A US lawmaker has introduced a draft bill aimed at updating the country’s tax code as it relates to digital assets.
The move followed the exclusion of cryptocurrency provisions from the recently passed federal spending package. The proposal outlines a series of tax exemptions intended to provide clarity and reduce compliance burdens for participants in the digital asset sector.
Among the main provisions is a de minimis exemption for digital asset transactions and capital gains up to USD 300, capped at USD 5,000 annually. The bill also recommends that taxes on rewards from crypto mining and staking should only be applied when the assets are sold.

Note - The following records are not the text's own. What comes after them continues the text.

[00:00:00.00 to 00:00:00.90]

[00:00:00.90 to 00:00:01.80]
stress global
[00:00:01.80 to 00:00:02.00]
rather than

Crypto lending and donations are included in the exemptions
The draft legislation includes additional carve-outs for digital assets used in lending agreements and charitable contributions, effectively shielding those activities from taxation. These measures appear designed to address industry concerns around double taxation and the complexity of current reporting requirements.

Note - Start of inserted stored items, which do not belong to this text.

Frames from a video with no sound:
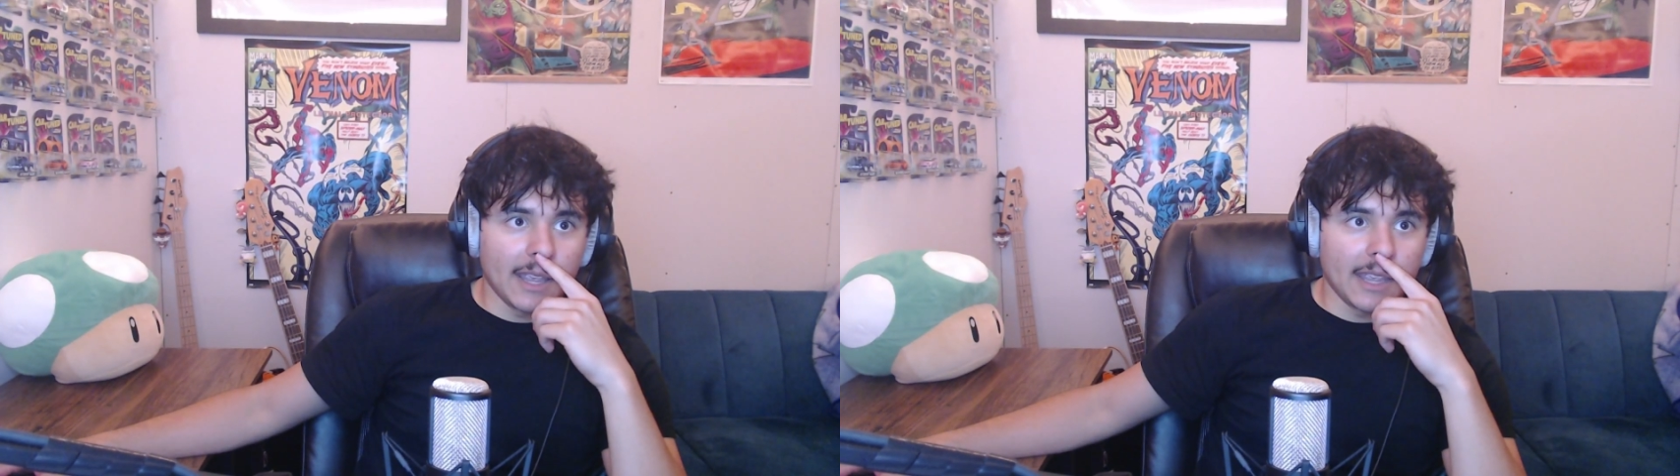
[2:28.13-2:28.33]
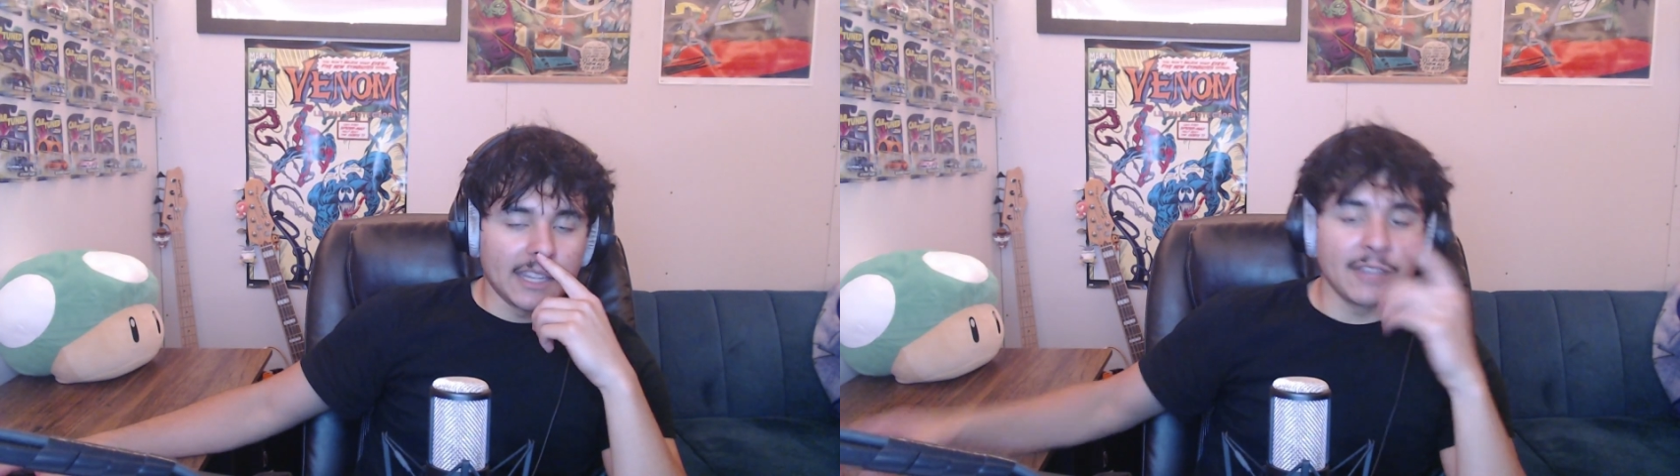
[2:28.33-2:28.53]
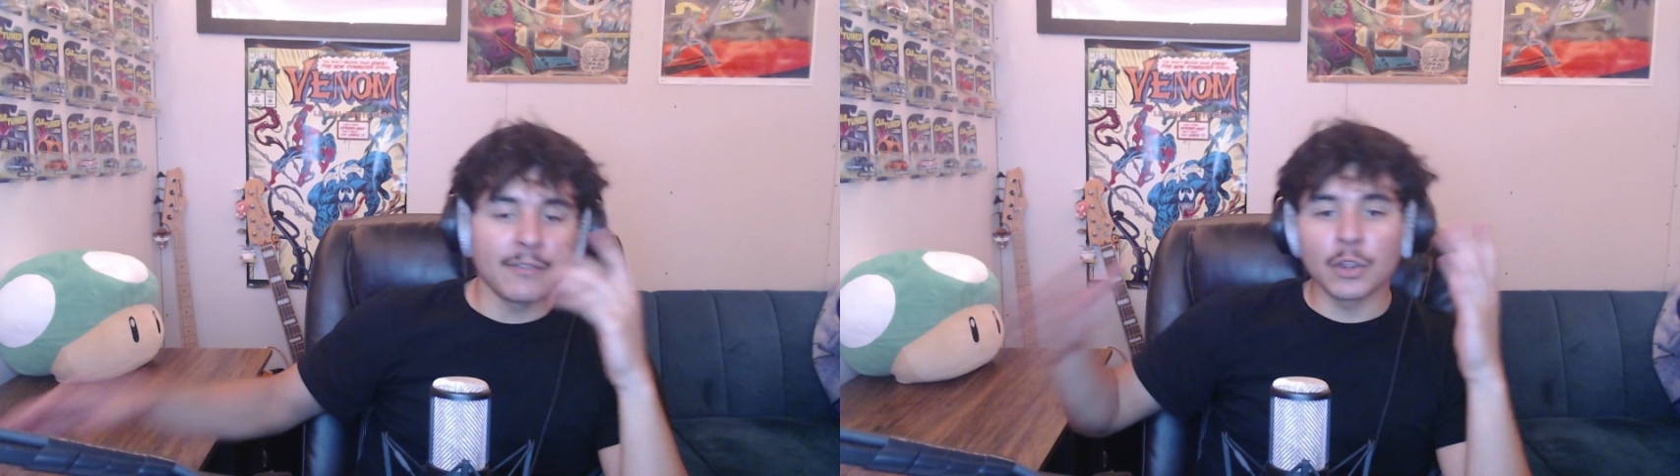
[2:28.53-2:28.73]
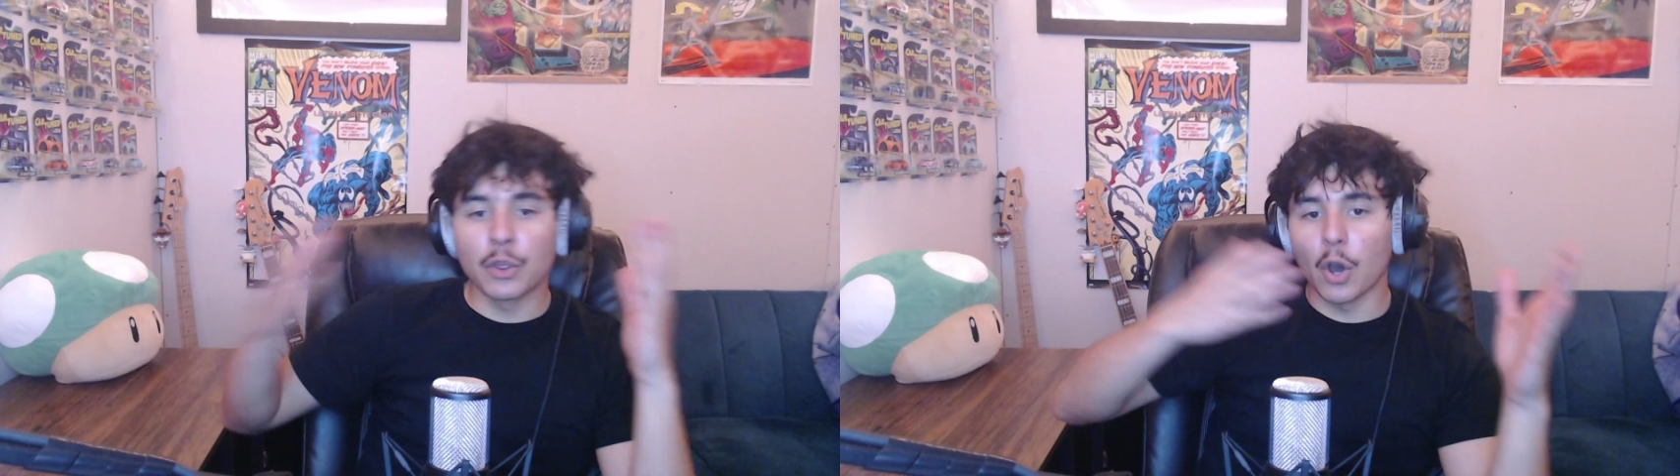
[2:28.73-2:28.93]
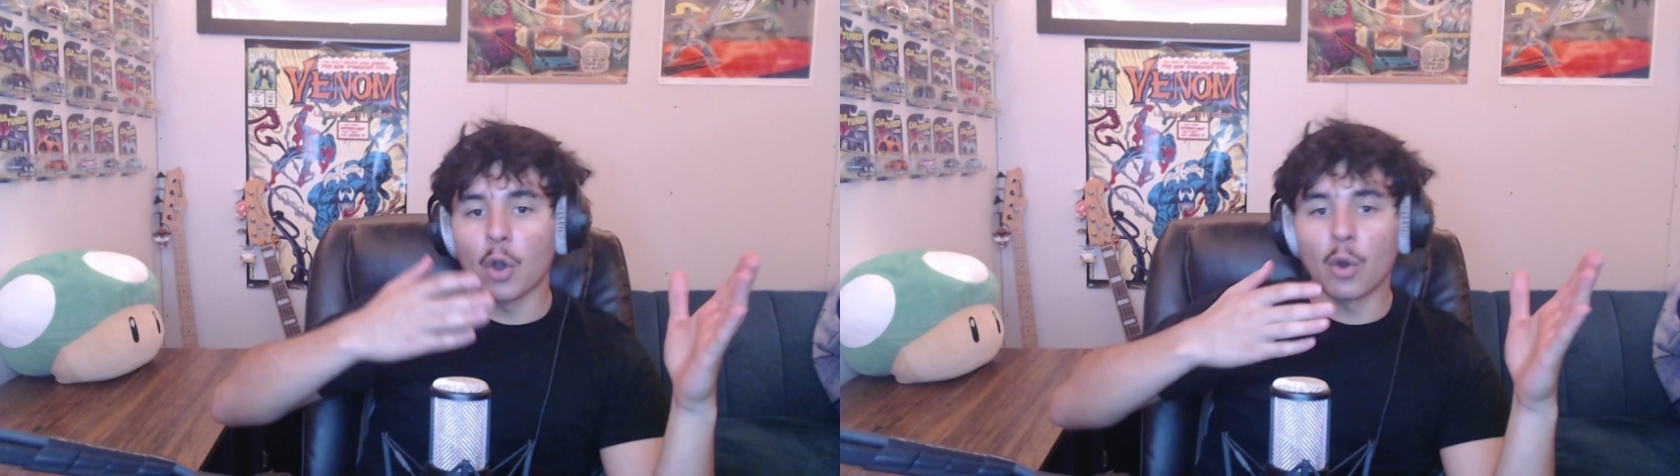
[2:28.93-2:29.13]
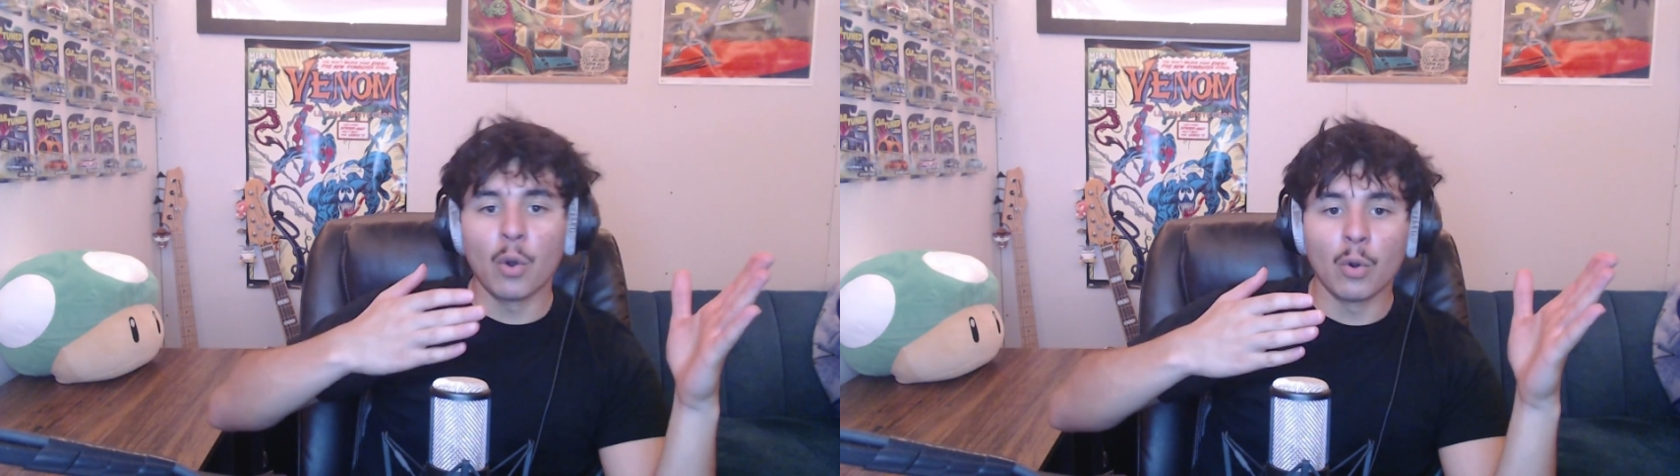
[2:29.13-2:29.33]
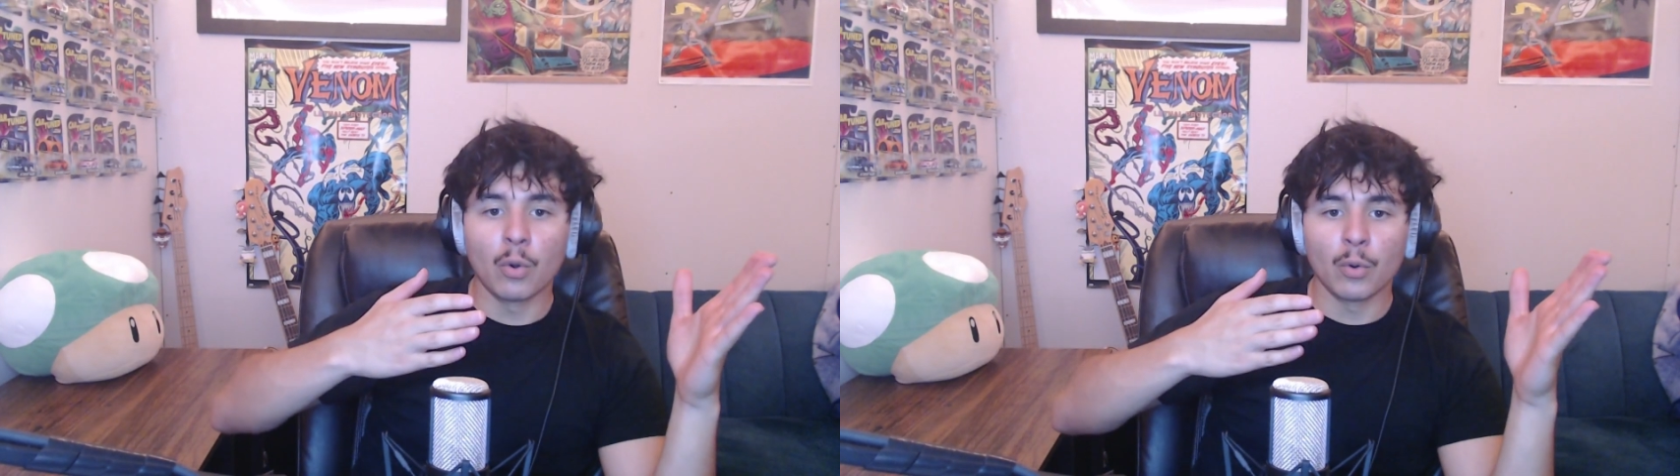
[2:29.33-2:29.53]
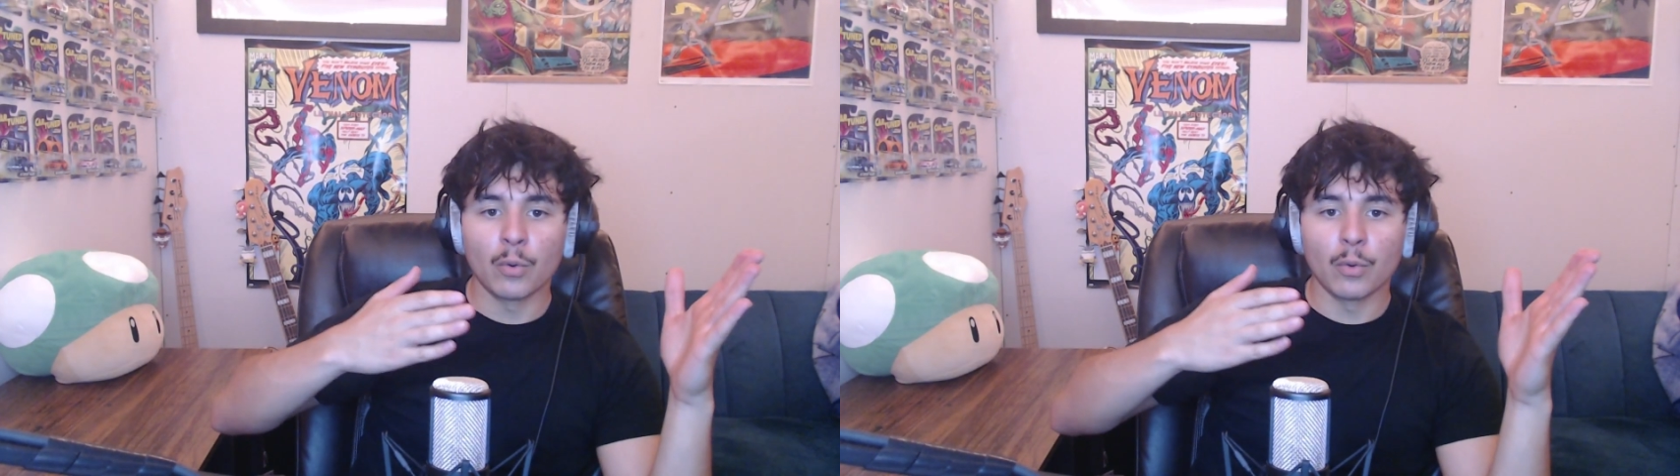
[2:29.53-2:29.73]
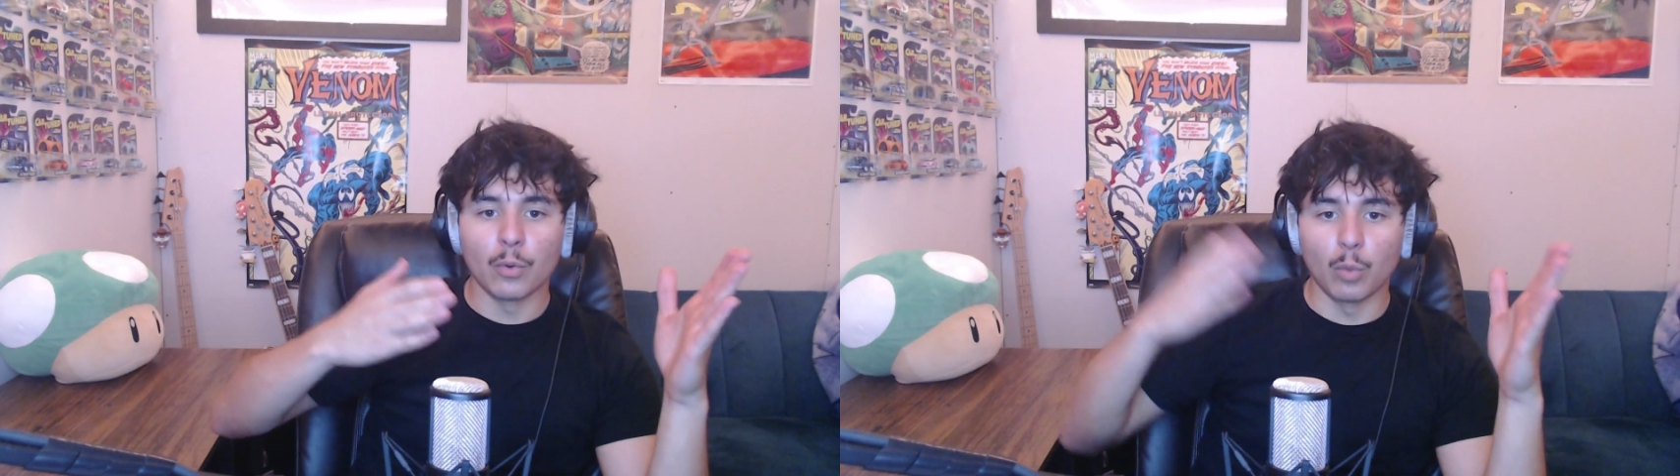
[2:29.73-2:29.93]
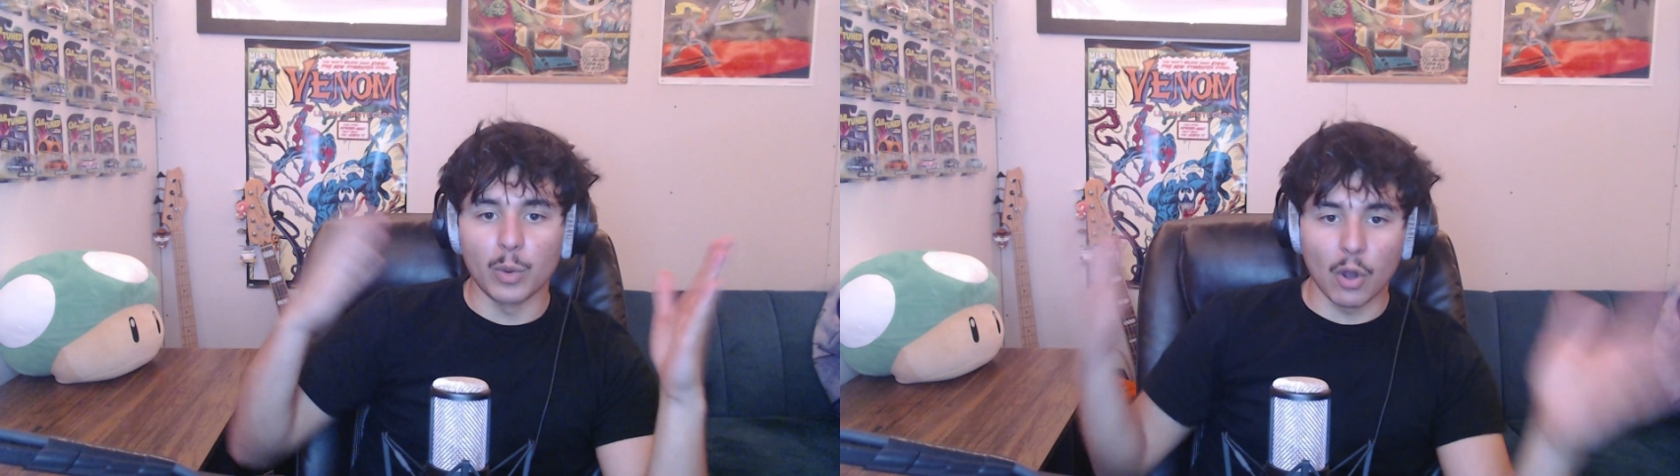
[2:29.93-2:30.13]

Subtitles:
Even though we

Representatives from the senator's office noted that the existing tax framework is outdated in the context of emerging digital technologies, and suggested the new bill is an attempt to align regulation more closely with how decentralised systems operate in practice. They added that the proposal aims to reduce regulatory confusion and unintended tax violations.
According to Cointelegraph, digital asset taxation has become an increasingly contentious issue in the United States, with industry participants citing inconsistent rules and a lack of formal guidance. In particular, the treatment of decentralised finance (DeFi) platforms and non-custodial protocols remains unclear. These platforms often operate without a centralised operator or control over user funds, which complicates the application of existing financial regulations.
In a related development last month, members of the House Financial Services Committee introduced an amendment to the Digital Asset Market Clarity Act of 2025. The amendment proposes that developers of decentralised protocols should not be classified as money-transmitting services. If adopted, the change would relieve these entities from tax reporting obligations currently applicable to centralised exchanges and other traditional financial entities.